DATA FOR ANALYSIS ::
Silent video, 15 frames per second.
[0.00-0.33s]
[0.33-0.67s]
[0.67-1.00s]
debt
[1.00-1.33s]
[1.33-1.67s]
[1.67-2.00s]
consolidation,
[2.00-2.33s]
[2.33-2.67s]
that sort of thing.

--

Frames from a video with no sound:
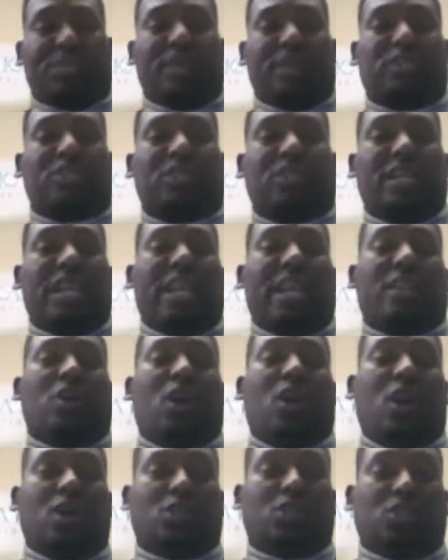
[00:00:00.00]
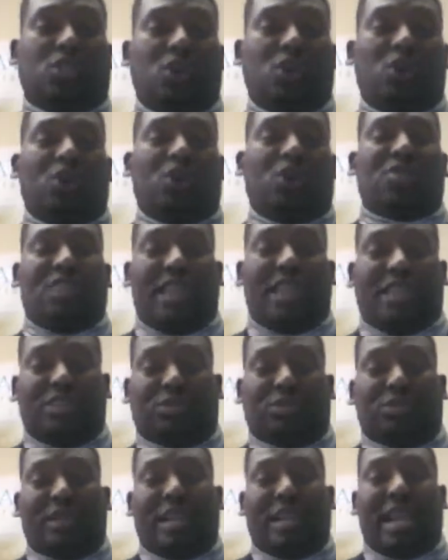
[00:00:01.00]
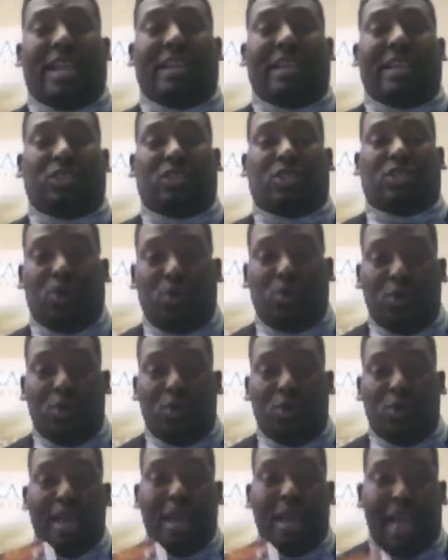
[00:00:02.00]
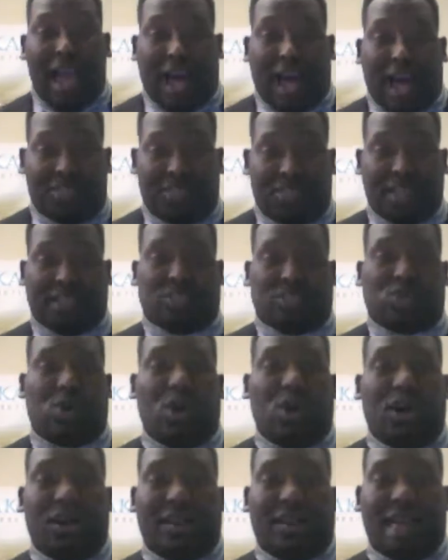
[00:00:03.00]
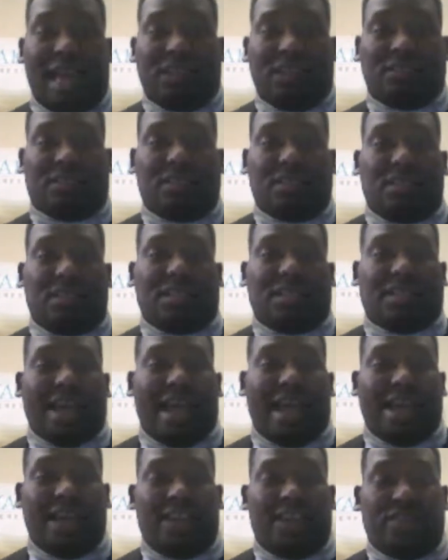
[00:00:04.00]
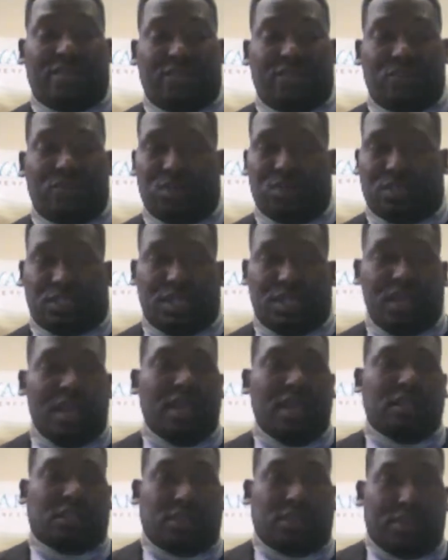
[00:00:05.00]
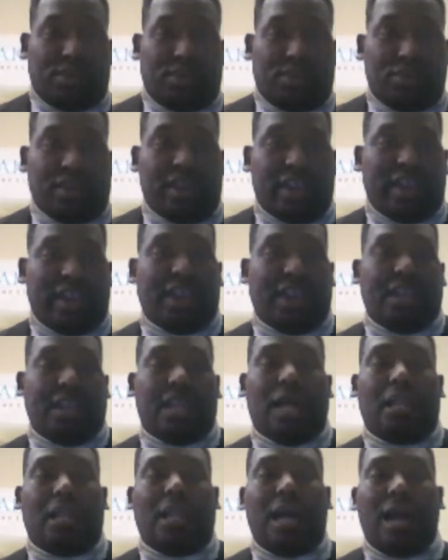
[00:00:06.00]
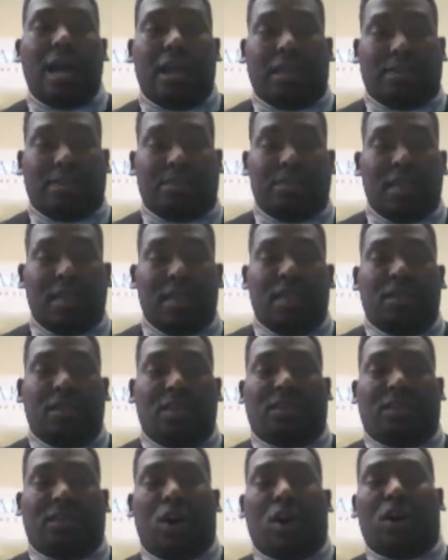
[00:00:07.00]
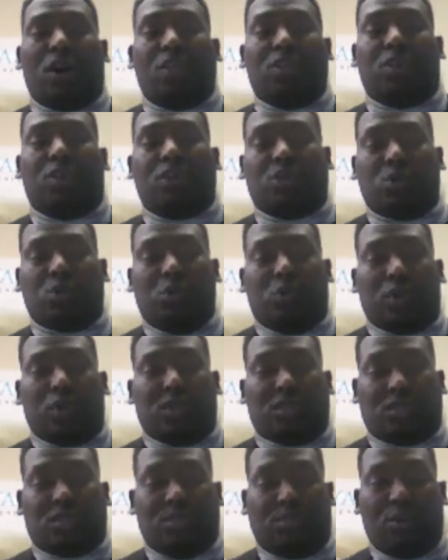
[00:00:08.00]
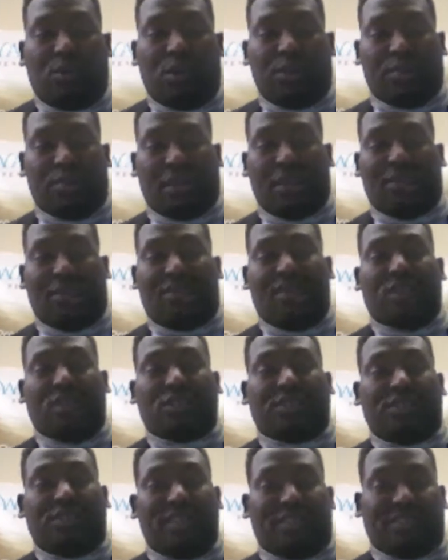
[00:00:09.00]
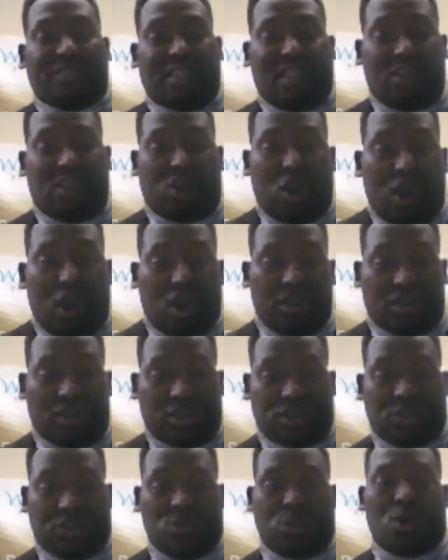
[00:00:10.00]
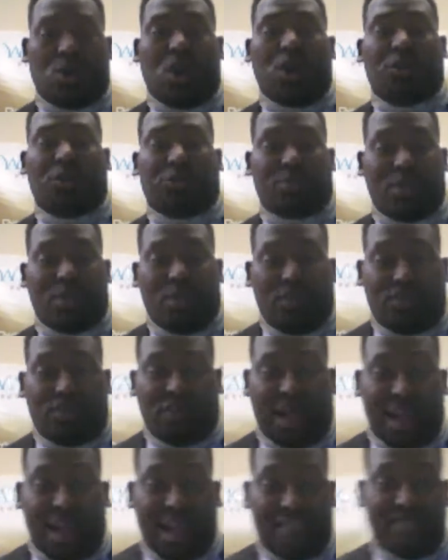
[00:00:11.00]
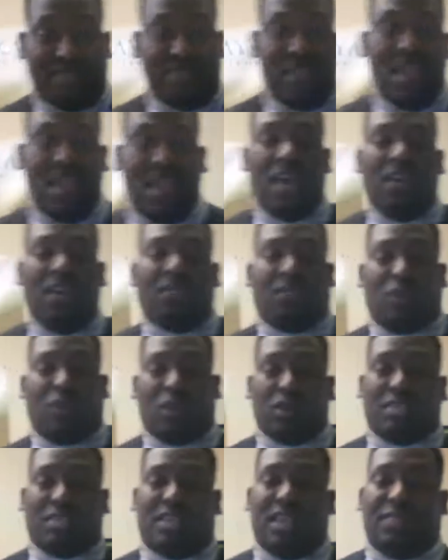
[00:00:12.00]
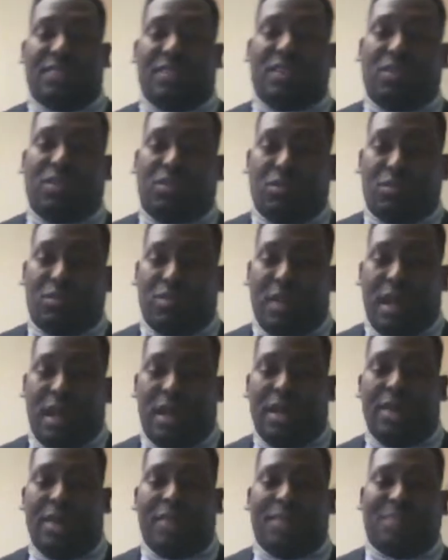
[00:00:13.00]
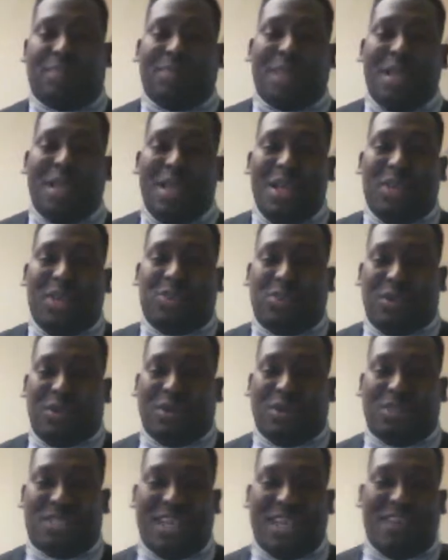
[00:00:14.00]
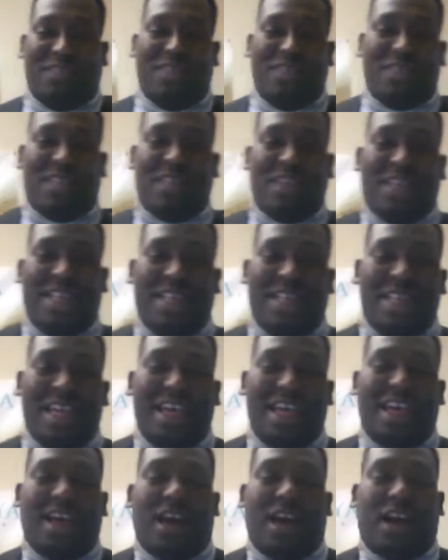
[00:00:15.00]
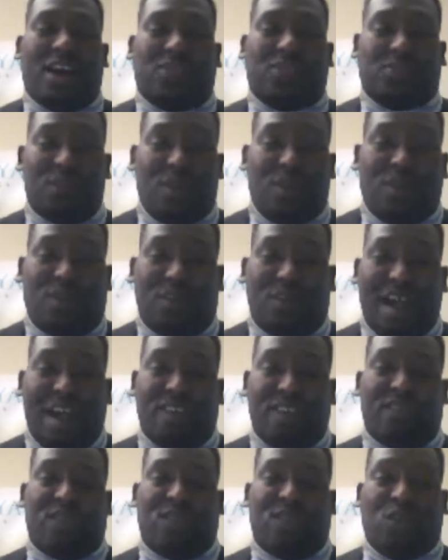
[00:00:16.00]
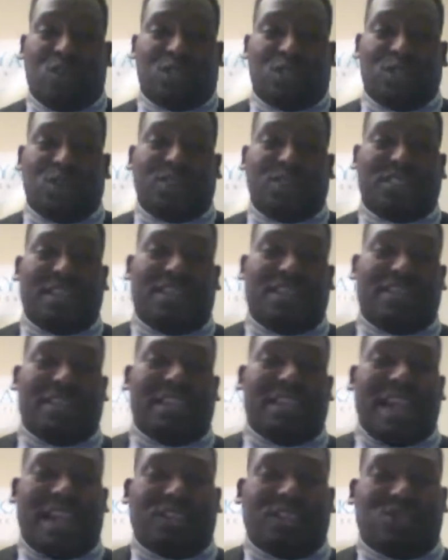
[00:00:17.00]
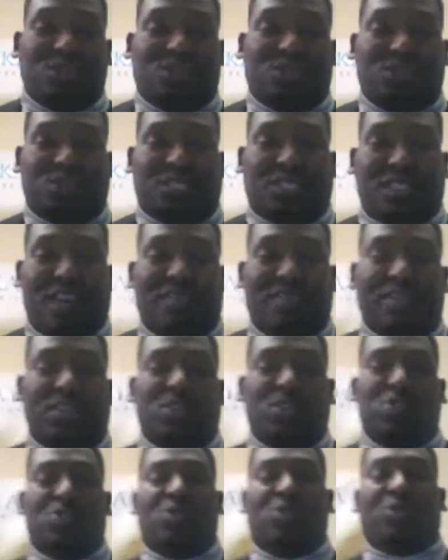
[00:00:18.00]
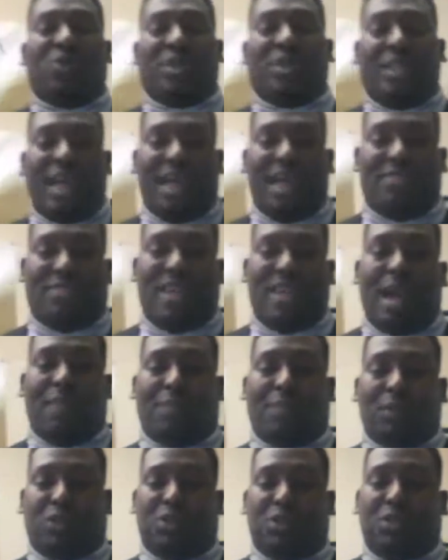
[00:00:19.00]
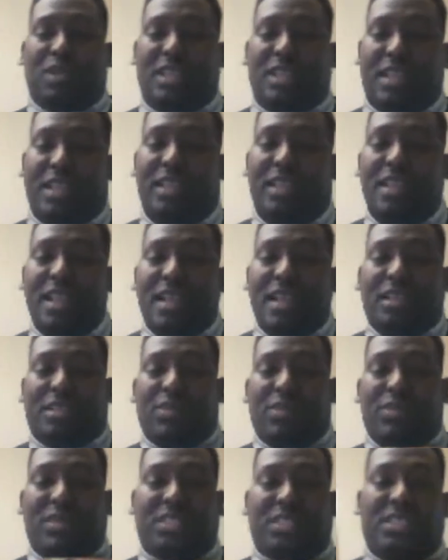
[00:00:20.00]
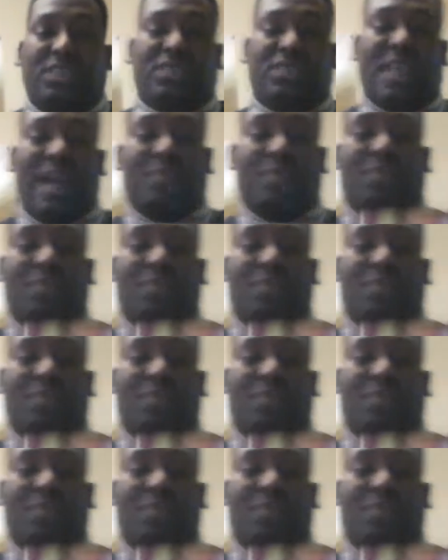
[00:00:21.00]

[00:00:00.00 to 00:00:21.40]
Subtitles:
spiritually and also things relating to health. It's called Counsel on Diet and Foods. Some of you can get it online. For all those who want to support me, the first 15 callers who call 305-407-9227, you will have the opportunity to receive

* * *

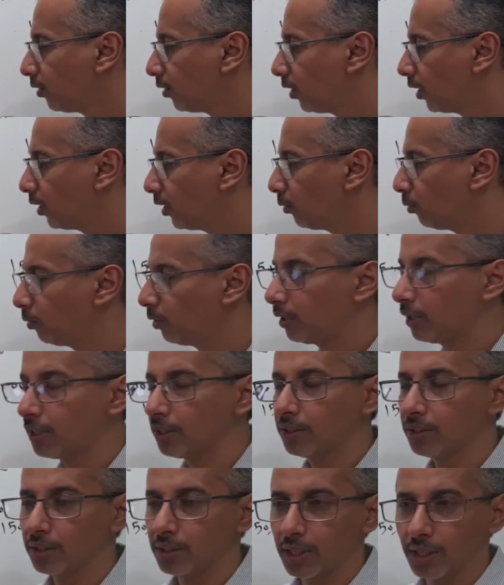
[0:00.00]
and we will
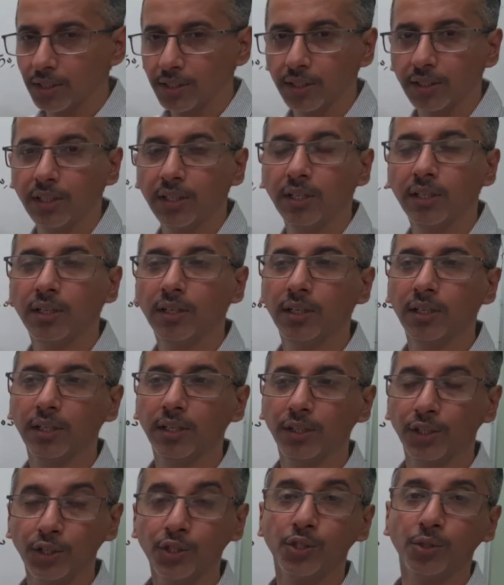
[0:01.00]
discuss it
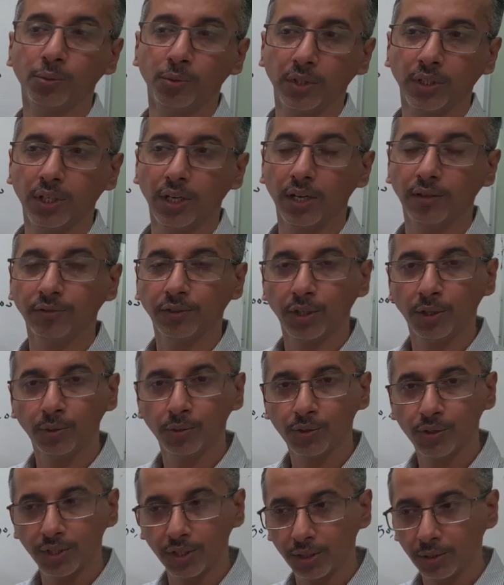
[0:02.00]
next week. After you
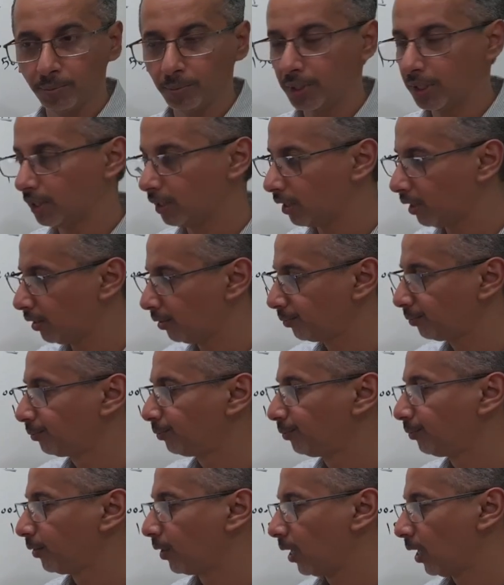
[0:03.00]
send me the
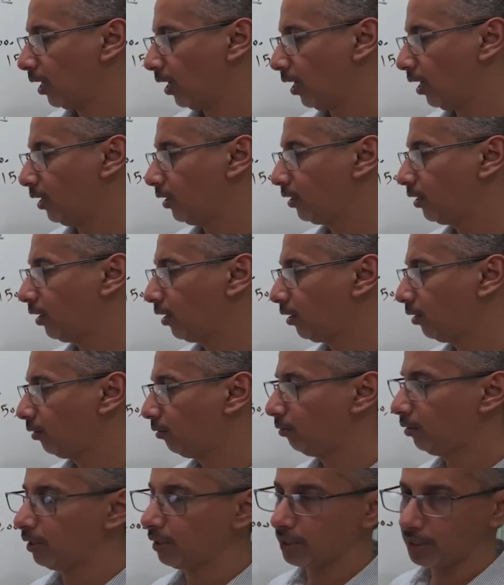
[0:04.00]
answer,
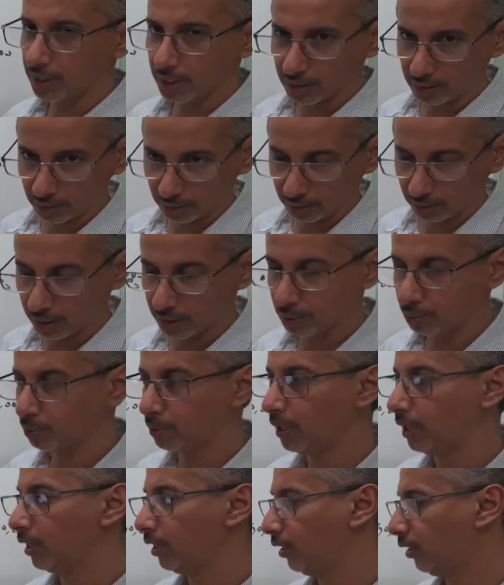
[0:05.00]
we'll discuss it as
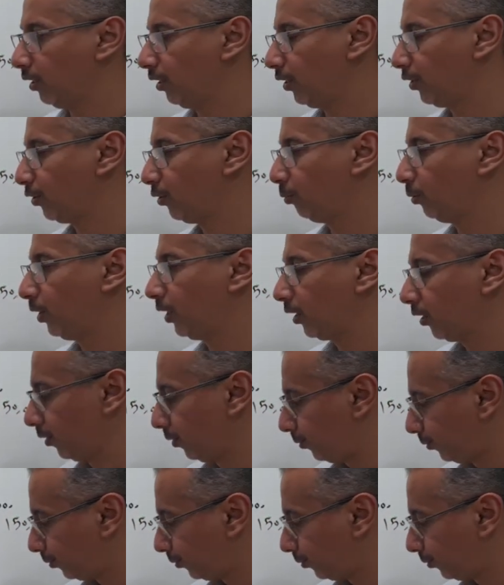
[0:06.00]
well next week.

EXERCISE INSTRUCTIONS :: Copy out all lines from the material above that contain the string "video".

EXERCISE ANSWER ::
Silent video, 15 frames per second.
Frames from a video with no sound:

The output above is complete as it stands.